The risk of copyright infringement remains a key concern with generative AI, but Shutterstock hopes that offering more indemnity might increase enterprise customers’ appetites for generative content while also lowering the stakes.
With a new way to have humans check AI-generated images for any potential copyright issues, Shutterstock is offering full indemnification for enterprise clients that experience copyright-related claims related to images generated via Shutterstock’s AI platform. The updates, announced today, are meant to put compliance teams a little more at ease with the legal gray areas created by the influx of AI-generated content.
The move also puts Shutterstock on par with competitors like Adobe, which announced a similar promise for enterprise customers in June while revealing its own generative AI updates.
Offering indemnity fulfills what Shutterstock VP of Product Jeff Cunning described as a “top need” for enterprise clients that are worried about any risks that might come from using AI-made images. While most human reviews take a day or two on average, he said Shutterstock also has a way to offer “express review.”
“One of the biggest needs that our customers have had is we need that commercial licensing confidence to be able to use this content in all the ways we use content from Shutterstock today,” Cunning told Digiday.
Since Shutterstock first announced its generative AI tools last fall, it’s made several updates to the platform including a new AI image generator that debuted in January. In May, the company mentioned it offered indemnity to a few unnamed enterprise clients — including a major tech company and a TV company — along with new ways to compensate Shutterstock contributors when their content is used by AI models. Shutterstock also has AI-related partnerships with major tech companies including Nvidia, Meta and LG as well as OpenAI — whose DALL-E image generator was trained on Shutterstock images.
As more enterprise-level brands look to experiment with AI, copyright concerns still loom large. Just last week, OpenAI was hit with two separate copyright-related lawsuits, which followed another earlier this year filed by Getty Images against the AI platform Stability AI.

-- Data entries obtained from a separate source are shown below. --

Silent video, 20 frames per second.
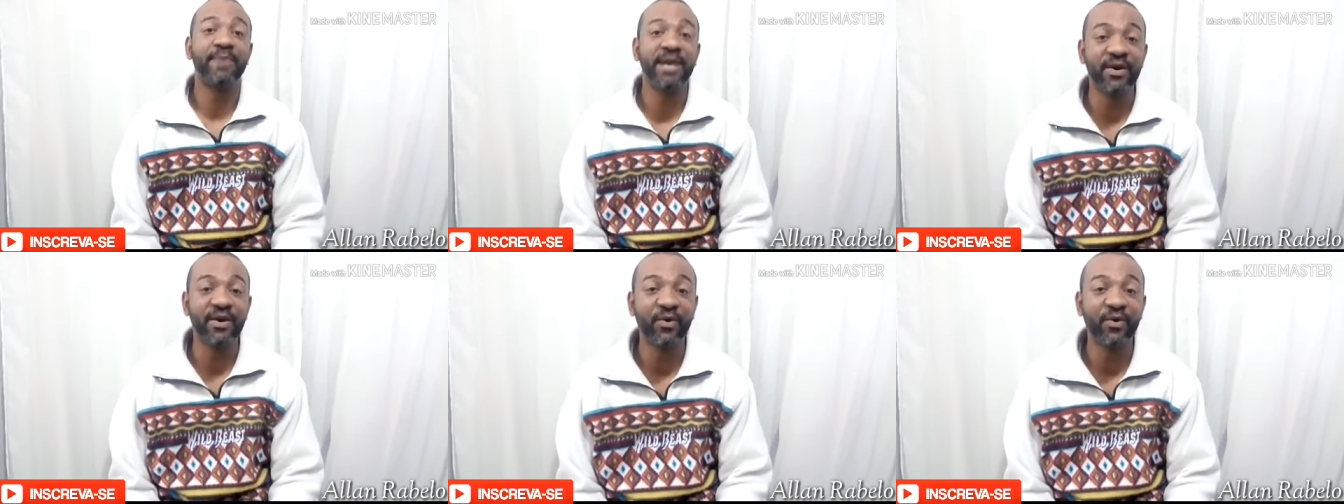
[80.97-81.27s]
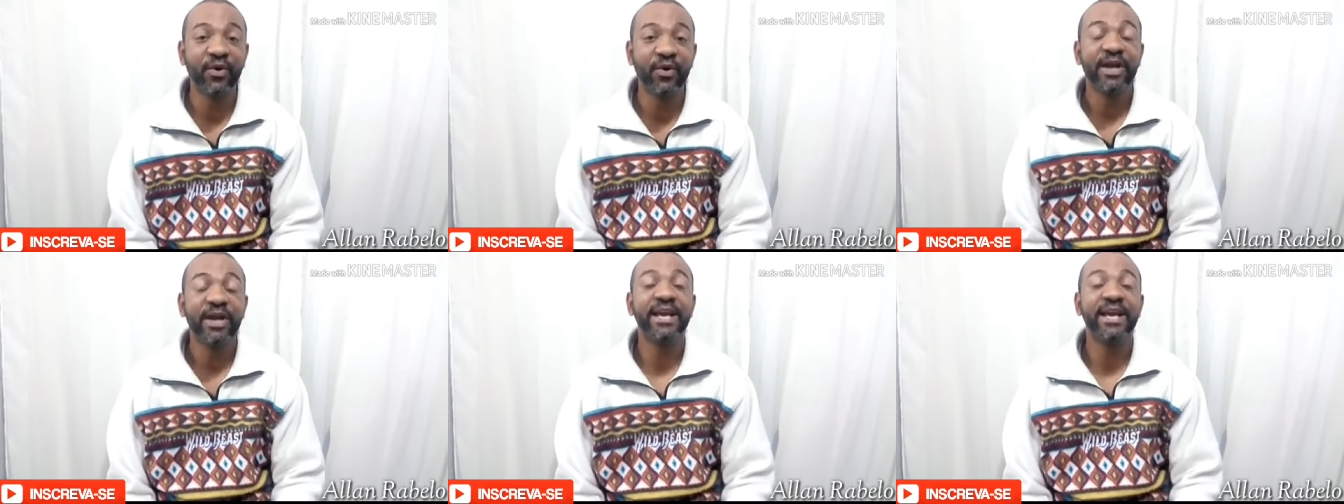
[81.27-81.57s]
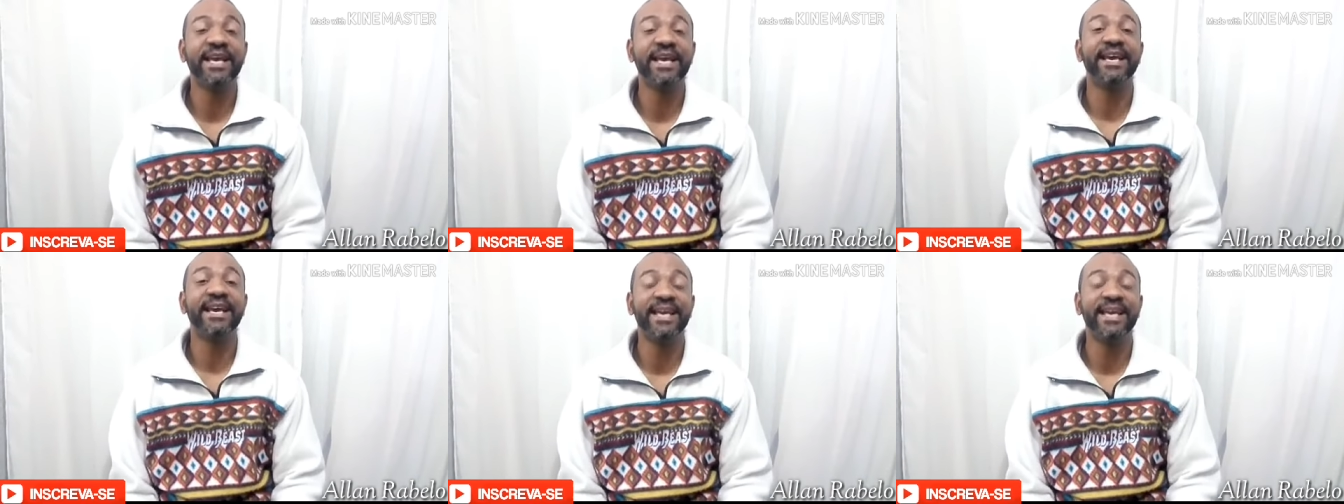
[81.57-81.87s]

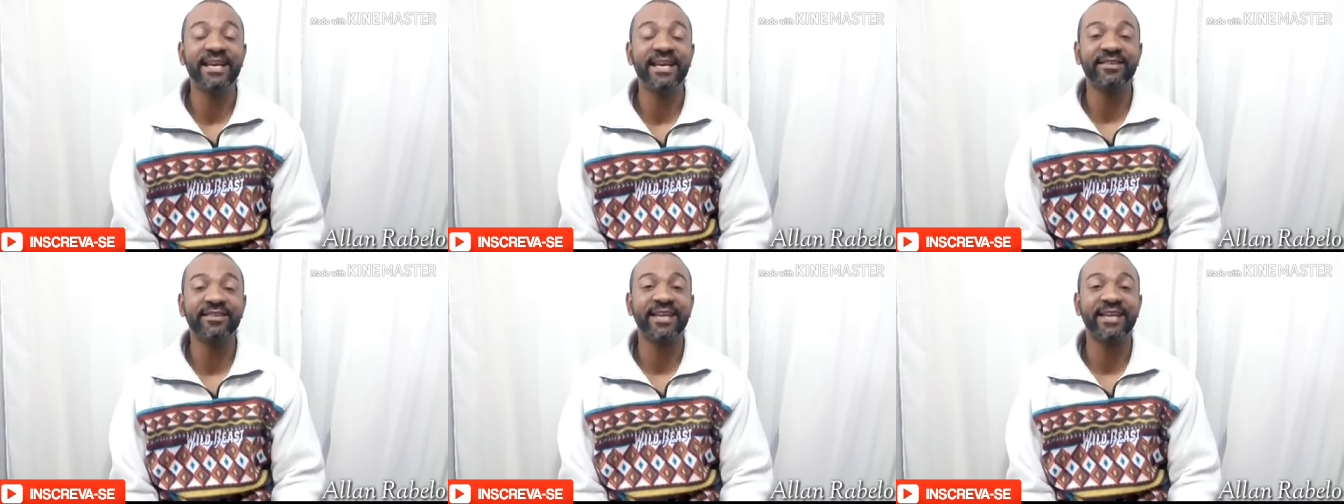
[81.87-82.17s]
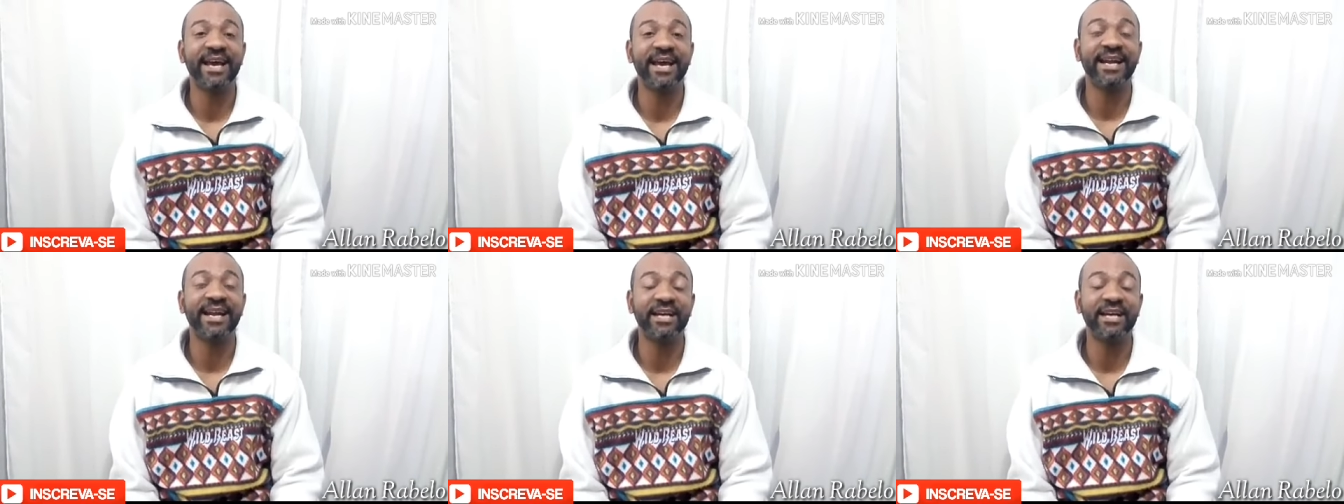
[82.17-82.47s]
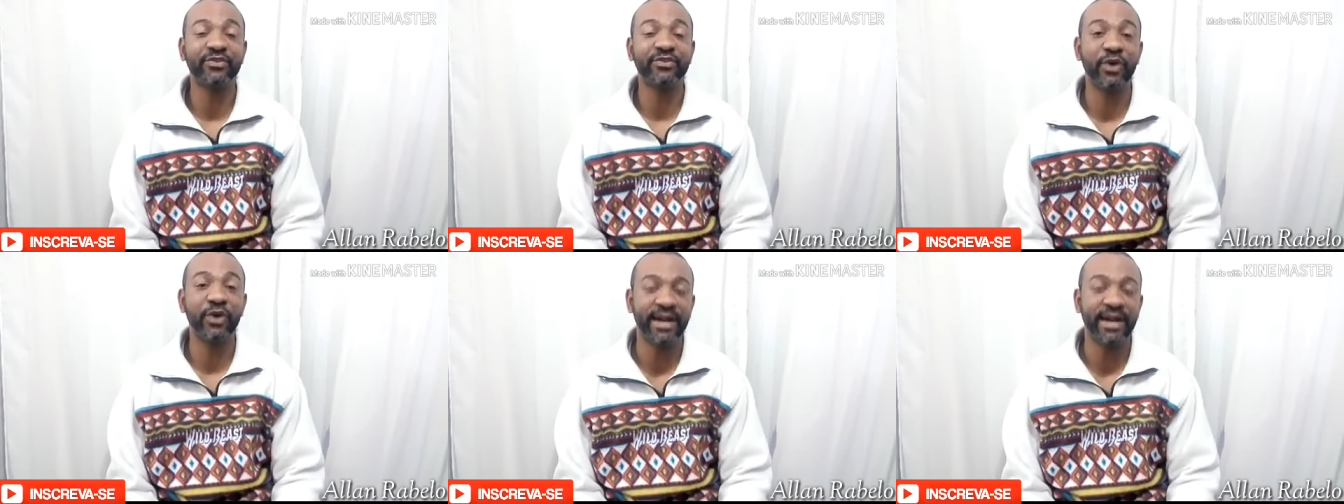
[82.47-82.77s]
Flamengo e
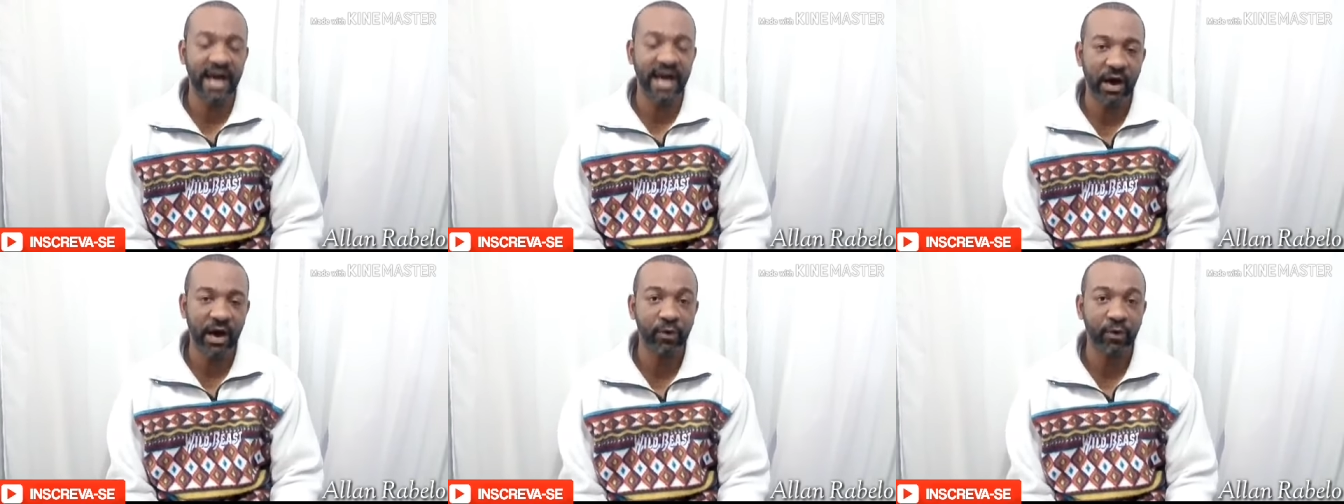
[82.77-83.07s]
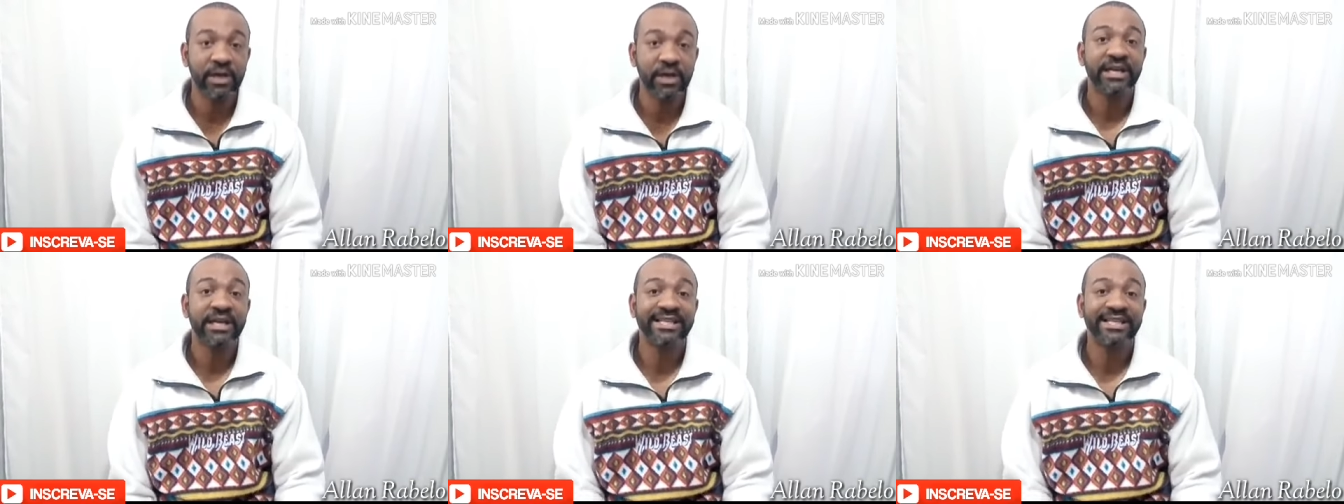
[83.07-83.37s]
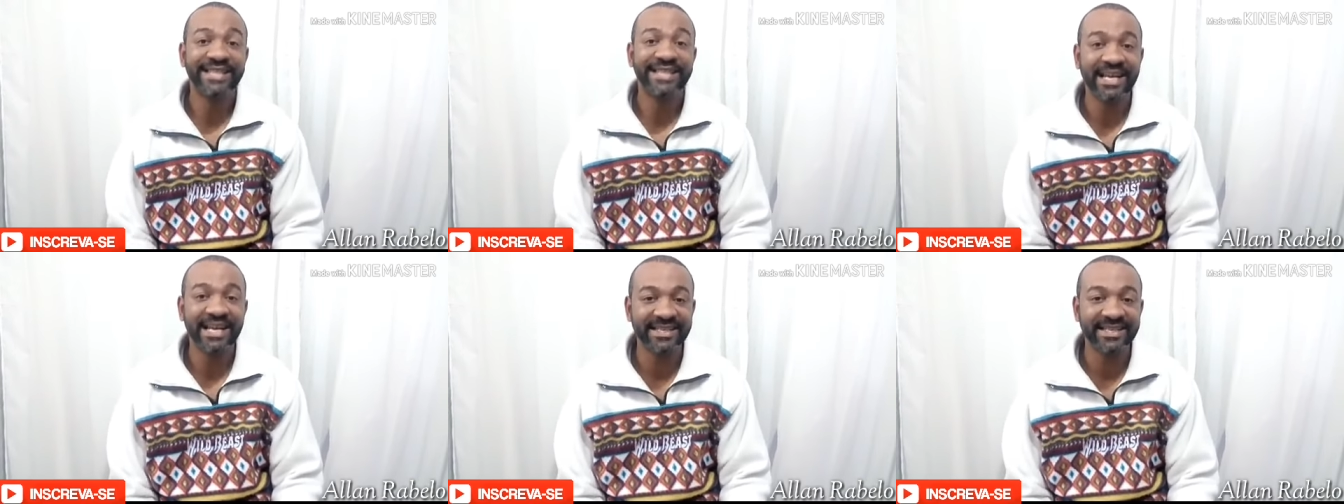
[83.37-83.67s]

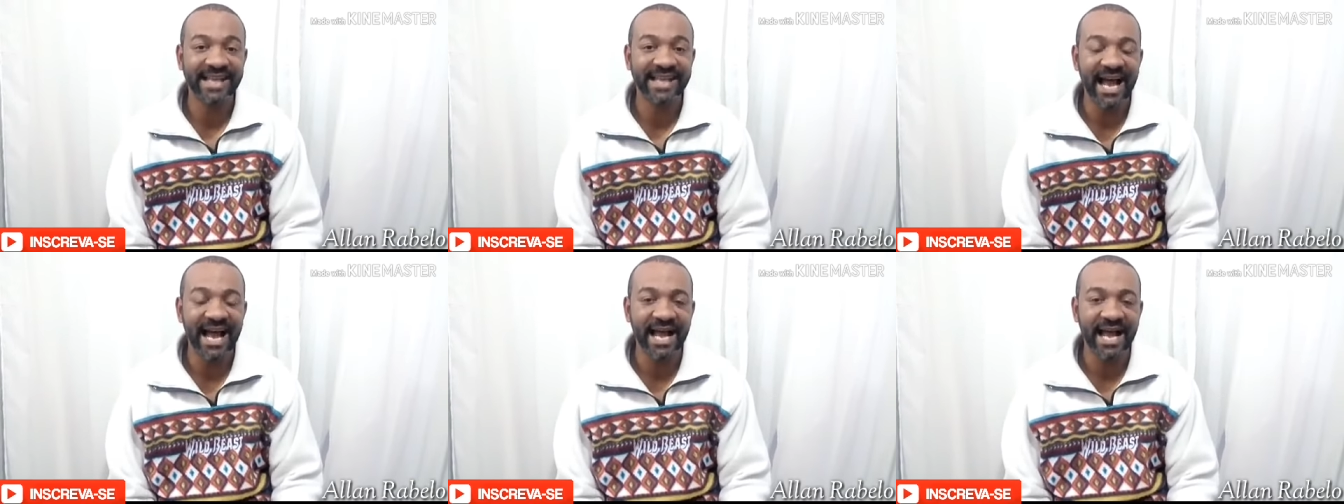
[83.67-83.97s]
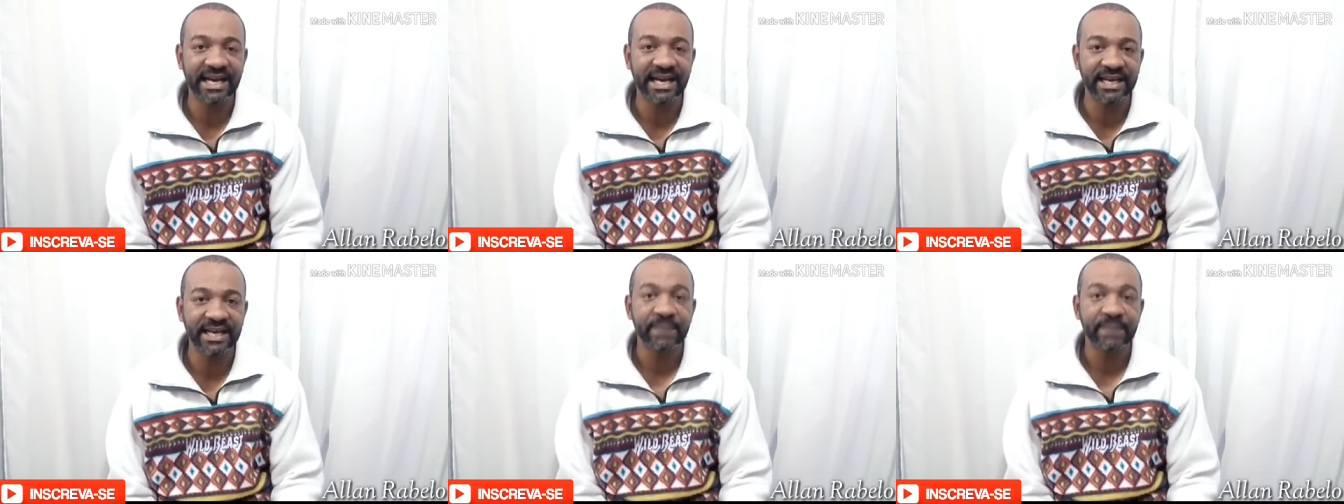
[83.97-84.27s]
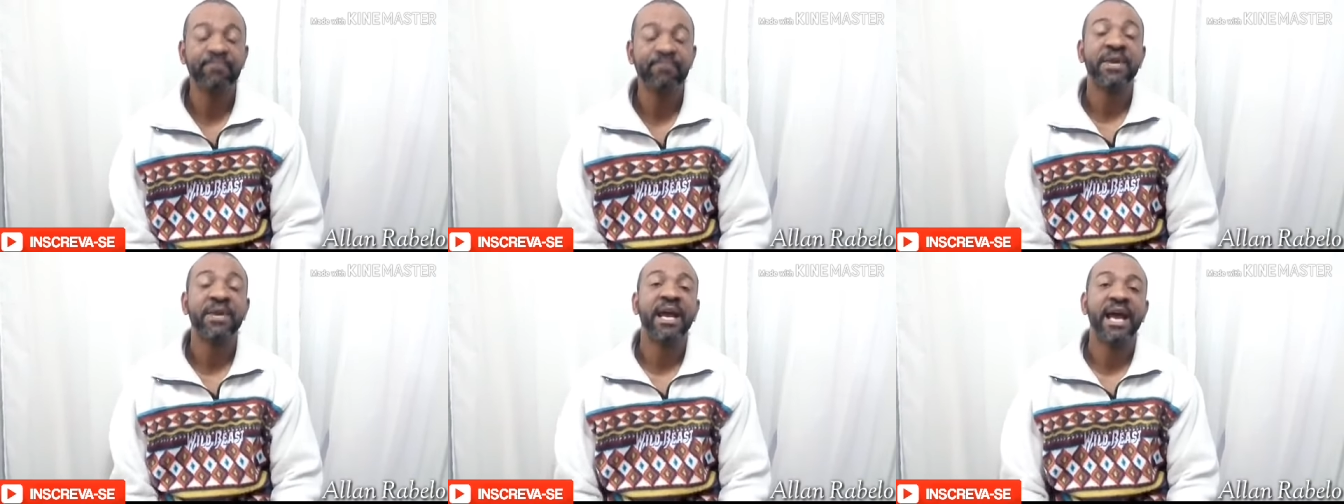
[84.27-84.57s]
Internacional.
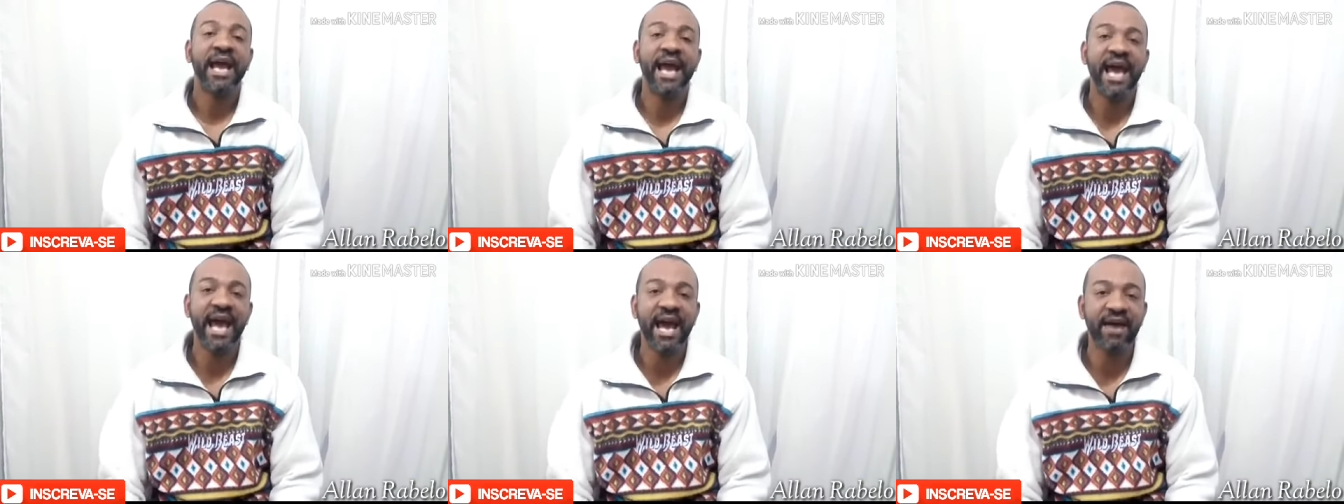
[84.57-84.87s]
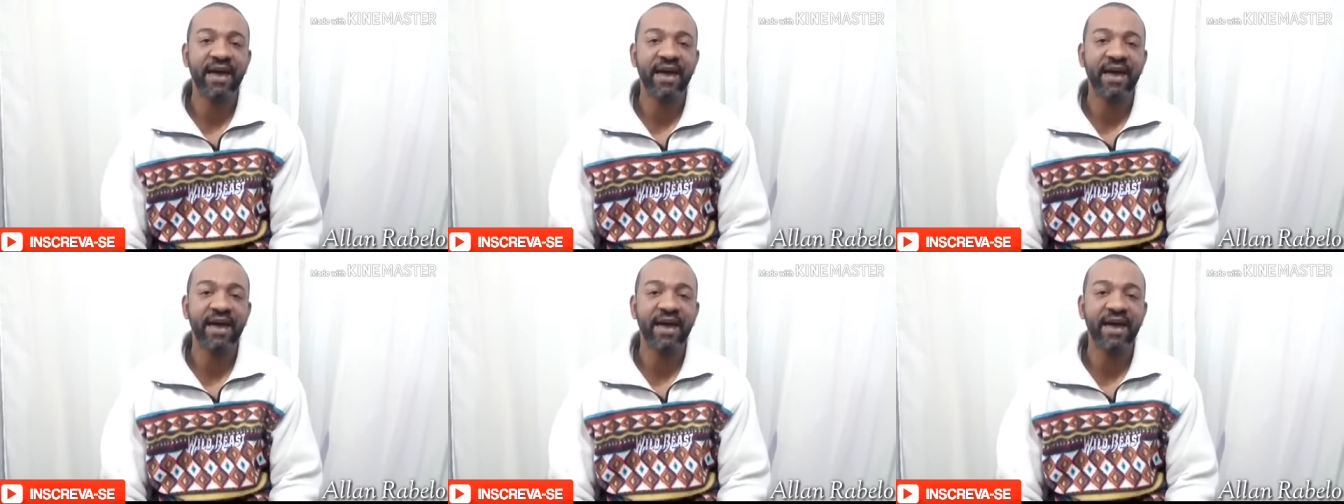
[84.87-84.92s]
Detalhe:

“I think our lawsuit is groundbreaking here in one important respect,” Ryan Clarkson, managing partner of Clarkson Law Firm, told Digiday last week after filing one of the OpenAI lawsuits. “The way in which peoples’ personal information posted online, the property rights in personal information hasn’t really been tested in the way we lay out our legal theory.”
Despite the growing number of complaints, some major advertising companies are moving forward with new AI deals. Last month during the Cannes Lions Festival, Omnicom announced a new partnership with Google that offers a new tool for AI-generated text and images trained on content that’s free from copyright.
Some legal experts say companies are more hesitant to use generative content in public-facing materials — such as advertising — if there’s a chance that it could put them at risk of lawsuits or other criticism. But the indemnity offerings from Adobe and Shutterstock cover the biggest areas where companies remain reticent.
Because Shutterstock’s AI models are trained using images it claims to already have permission to use, it’s already unlikely anyone using its products will be on the hook since it’s already licensed. Even if it’s more of a marketing ploy than Shutterstock sticking its neck out to protect potential clients, the move further highlights a key issue for the industry — and an obstacle that’s prevented more adoption.
Adding more reassurance that content is actually licensed will “reduce a lot of friction when making these deals” and make it easier to go through the legal process, said Katherine Gardner, a partner at the law firm Gunderson Dettmer. However, she also noted that there’s still tension with another key area: How do companies ethically collect enough data to help decrease bias and increase accuracy?
“You’re kind of balancing these infringement and licensing issues with the reality that these models need to have access to more and more data,” she said. “[It] is really a good thing for having more accurate models that are not as biased and having access to many different types of inputs from across all cross-sections of various demographics.”